<<<<

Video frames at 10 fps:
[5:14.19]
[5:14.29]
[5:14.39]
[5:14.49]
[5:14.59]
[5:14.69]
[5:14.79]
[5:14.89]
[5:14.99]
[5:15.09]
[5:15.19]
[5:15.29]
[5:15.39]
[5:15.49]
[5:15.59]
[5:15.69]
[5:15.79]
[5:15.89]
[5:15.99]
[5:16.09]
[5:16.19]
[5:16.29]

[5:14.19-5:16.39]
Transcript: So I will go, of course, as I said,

>>>>
<<<<

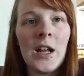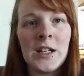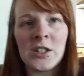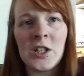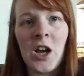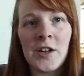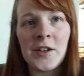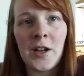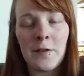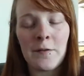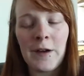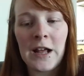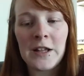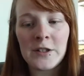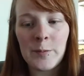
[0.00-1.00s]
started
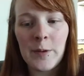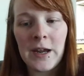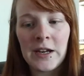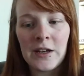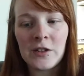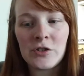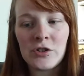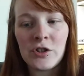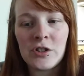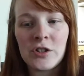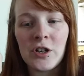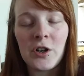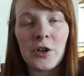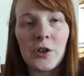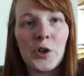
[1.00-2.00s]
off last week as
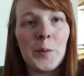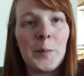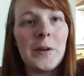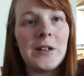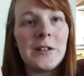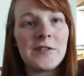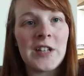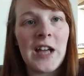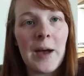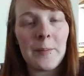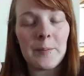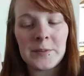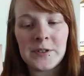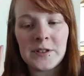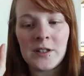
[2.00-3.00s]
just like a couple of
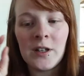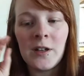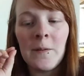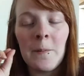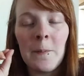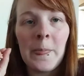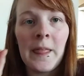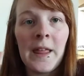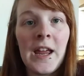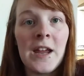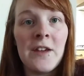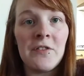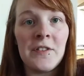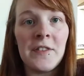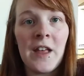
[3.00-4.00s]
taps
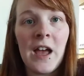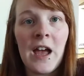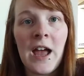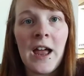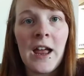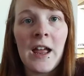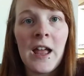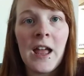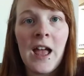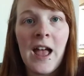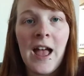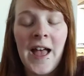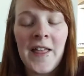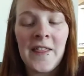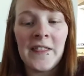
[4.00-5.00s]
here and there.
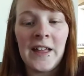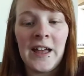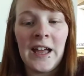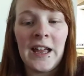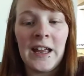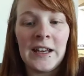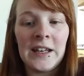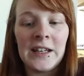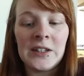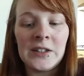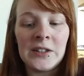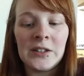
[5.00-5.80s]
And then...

>>>>

* **Exercise brief**
Repeat exactly the lines above from the one with "Video frames at" up to and including the one with "Transcript: So I". No other line belongs in the reply.

* **Worked solution**
Video frames at 10 fps:
[5:14.19]
[5:14.29]
[5:14.39]
[5:14.49]
[5:14.59]
[5:14.69]
[5:14.79]
[5:14.89]
[5:14.99]
[5:15.09]
[5:15.19]
[5:15.29]
[5:15.39]
[5:15.49]
[5:15.59]
[5:15.69]
[5:15.79]
[5:15.89]
[5:15.99]
[5:16.09]
[5:16.19]
[5:16.29]

[5:14.19-5:16.39]
Transcript: So I will go, of course, as I said,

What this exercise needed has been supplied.